Катька фыркнула, грохнула пустой кружкой из-под молока об стол и, засмеявшись, произнесла:
– Ничего я не хочу!
– Я не виновата в твоих несчастьях. Отчего ты так агрессивна со мной? – спросила её, когда Катерина практически выскочила из кухни.
– Видеть тебя не могу! Всё-то у тебя есть! И мама, и богатый муж, и работа, и образование! Почему у тебя всё, а у меня ничего? – зло повернулась ко мне эта обиженная девочка.
– У тебя есть аж два прекрасных мальчика. Твои сыновья. У тебя жив и здоров твой отец, и у тебя был, как и у меня, муж. Я не пойму твоей зависти, – усмехнулась я и продолжила, – я не враг тебе. А насчёт учёбы, так кто тебе мешает сейчас поступить, и выучится, на кого ты хочешь?
– Дети? – она подняла правую бровь.
– Как я вижу, моя мама много помогает тебе с детьми. Если захочешь, ты сможешь выделить несколько часов в день для занятий. У нас заочное обучение пока ещё не отменяли вроде! – отчеканила я.
– Легко тебе говорить. У вас в Москве полно возможностей.
Даже если тебя и бросил муж! – фыркнула Катька.– В Москве нужно пахать, как проклятой, чтобы добиться хоть чего-нибудь. Там жизнь не сахар, поверь. – я пожала плечами и перевела взгляд на спускающего по лестнице сына.
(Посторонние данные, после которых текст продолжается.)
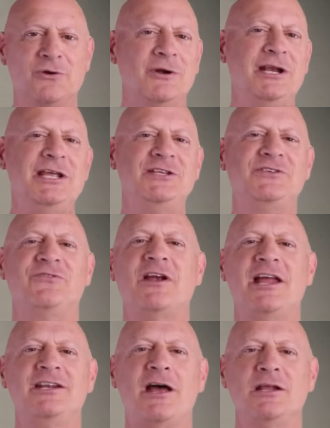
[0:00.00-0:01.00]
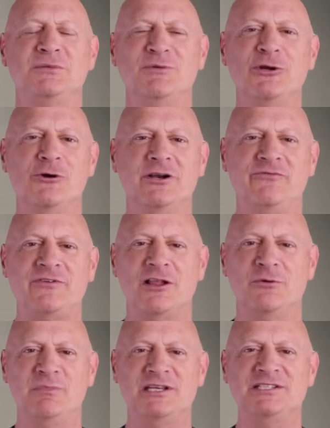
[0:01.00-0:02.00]
Greetings, friend, entrepreneur, and
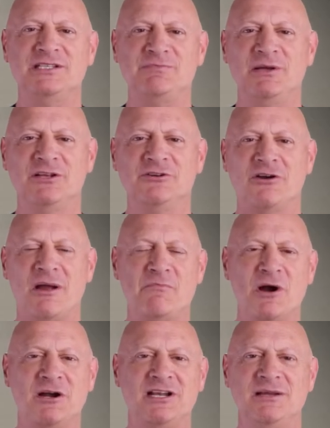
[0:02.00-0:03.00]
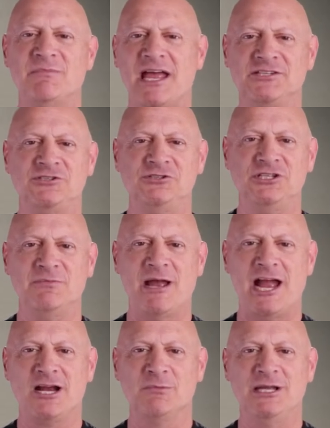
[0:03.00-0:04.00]
fellow business builder. I'm Marketing Master Jim
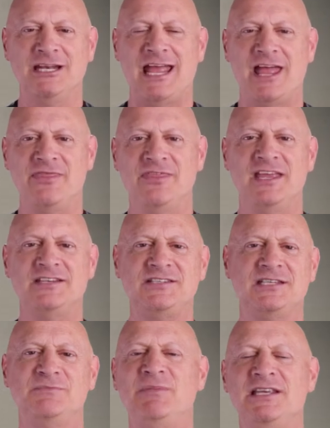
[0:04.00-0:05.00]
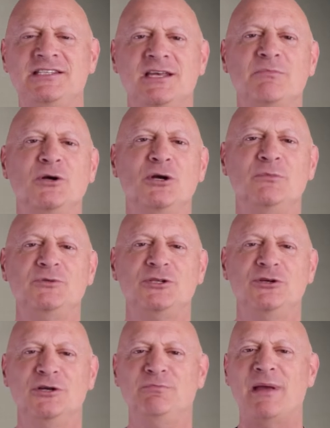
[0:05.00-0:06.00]
Ackerman, and this is
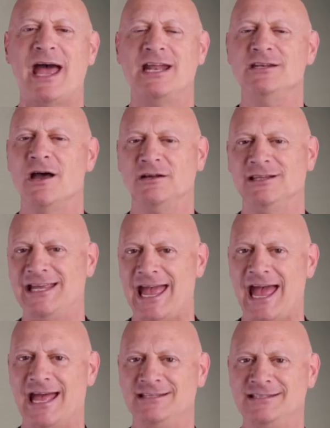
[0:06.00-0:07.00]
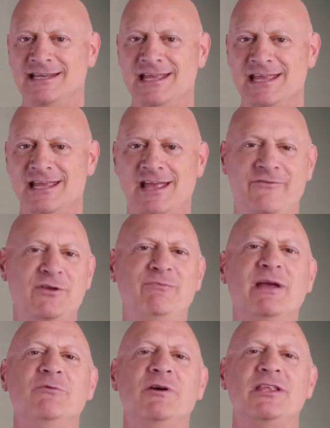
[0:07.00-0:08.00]
BizKaboom's Good, Bad, and Ugly Ads. If
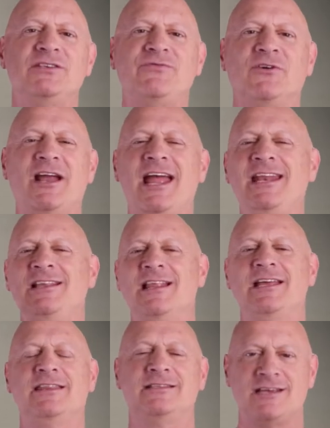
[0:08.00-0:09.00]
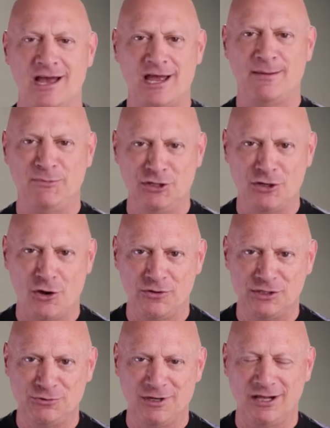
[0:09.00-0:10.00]
you've been with us for any length of time, you know
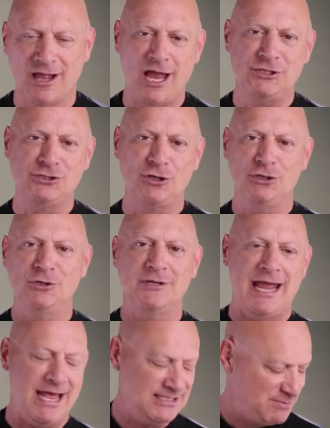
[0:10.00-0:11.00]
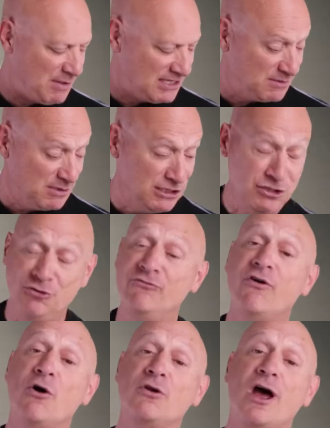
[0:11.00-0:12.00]
the drill. I show you an ad specimen, you
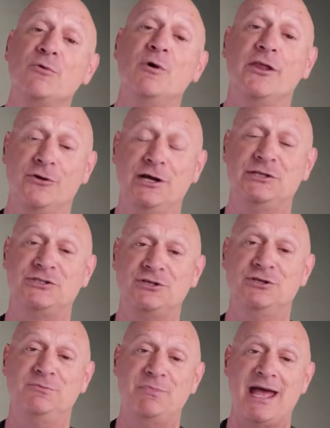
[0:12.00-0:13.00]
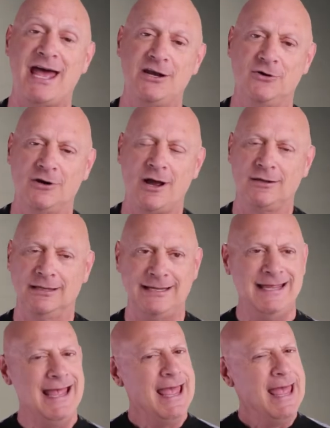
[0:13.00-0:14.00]
vote on whether it's good, bad, or
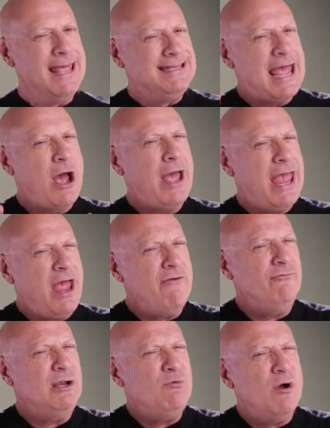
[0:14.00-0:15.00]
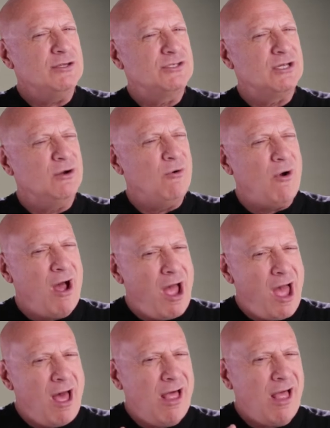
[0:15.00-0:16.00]
ugly. Now, every once in a
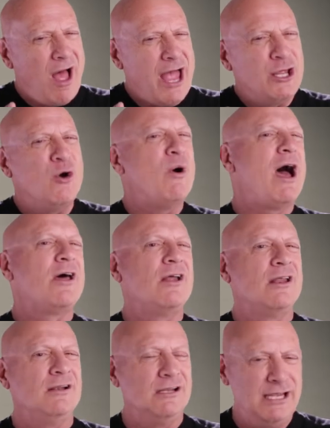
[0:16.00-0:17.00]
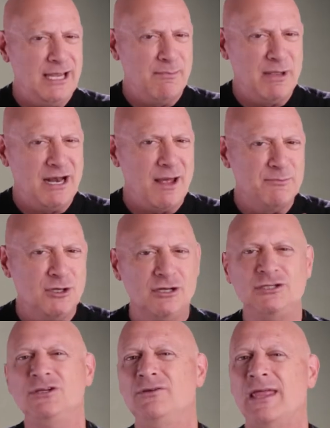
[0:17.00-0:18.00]
while, I go out on a limb, and I'm
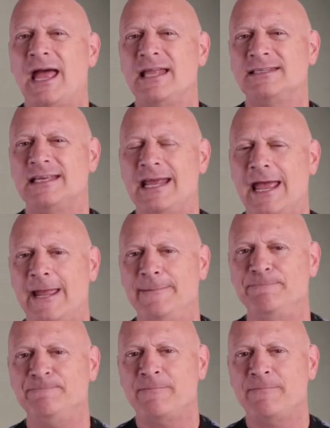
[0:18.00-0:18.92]
going to do that today.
– Посмотрим, как ты устроишься, когда твой муж выгонит тебя из дома! Разведёнка, да ещё в возрасте, – протянула Катька, а я с ужасом увидела вопрос в глазах Данилки.
– Да, Данил, мы разводимся с твоим папой. Так бывает. Это не значит, что ты не будешь общаться с ним, нет! Папа будет рад встречаться с тобой! – я обняла сыночка и с упрёком посмотрела на сводную сестру.
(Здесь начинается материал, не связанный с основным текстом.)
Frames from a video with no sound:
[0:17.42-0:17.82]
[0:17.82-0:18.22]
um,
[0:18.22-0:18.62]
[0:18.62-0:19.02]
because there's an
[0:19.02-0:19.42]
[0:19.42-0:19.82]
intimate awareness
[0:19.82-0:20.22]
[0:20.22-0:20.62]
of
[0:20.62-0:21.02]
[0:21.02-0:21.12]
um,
– Пф! Какие нежности! Он всё равно бы узнал! – махнула хвостом эта злая девочка и вышла, наконец, из кухни.
– Мам, а ты меня здесь не бросишь? – дрогнув голосом, спросил Данилка.
– Что ты такое говоришь? Как я могу! Ты, как обычно, проводишь каникулы у бабушки, а я приеду за тобой перед школой, – я потрепала сына по вихрам. – Всё будет хорошо! Обещаю!
Как бы ни старалась мама готовить мне вкусности, как бы не отвлекал меня разговорами её муж, но понимание, что нужно спешить в Москву и решать там возникшие проблемы, накрывало меня волной.
А ещё осознание, что, в крайнем случае, конечно, меня дома примут, но, во-первых, здесь теперь тесно, а во-вторых, мне нет места среди них. Я уже выпавший из гнезда птенец. Со своими привычками и со своей жизнью. Я не смогу быть здесь вместе со всеми в покое.
В общем, на третий день рано утром я стояла у родной входной двери и никак не могла попасть ключом в замочную скважину.
Ключ не входил.
Провозившись минут десять, я подняла руку, чтобы позвонить. Но не успела я нажать на звонок, как дверь отворилась, и на пороге появился мой заспанный муж.
Чёрт.
Вот пока не видела, почти привыкла, что расстаёмся, почти привыкла, что он мне чужой.
Но как увидела его голый торс с плоскими грудными мышцами перед глазами, как вдохнула родной запах, так и защипало вновь глаза и сдавило горло.
– Ты рано, – проговорил Владислав. – Но так даже лучше.
Он отступил в сторону, и я хотела сделать шаг в квартиру, но застыла на пороге.
Сквозь раскрытую дверь гостиной виднелся кусочек нашей спальни и нашей семейной кровати. На которой лениво двигалась женская нога.
– Ирина проследила за людьми, чтобы они собрали твои вещи, – проговорил мой муж и выставил за порог небольшой дорожный чемодан.
– Уходи, как ты и мечтала!
И захлопнул передо мной дверь.
Девятнадцатая глава
Я сидела, плотно закуклившись в одеяло, посреди простенького гостиничного номера недалеко от Университета и пыталась согреться.
Меня как приморозило, когда муж захлопнул дверь перед моим носом, так и не отпускало до сих пор.
Ледяной ком поселился в желудке и вырабатывал там арктический холод.
Мне не было уже обидно или горько, не было противно и омерзительно от того, что моё нижнее бельё запихивали в чемодан чужие люди.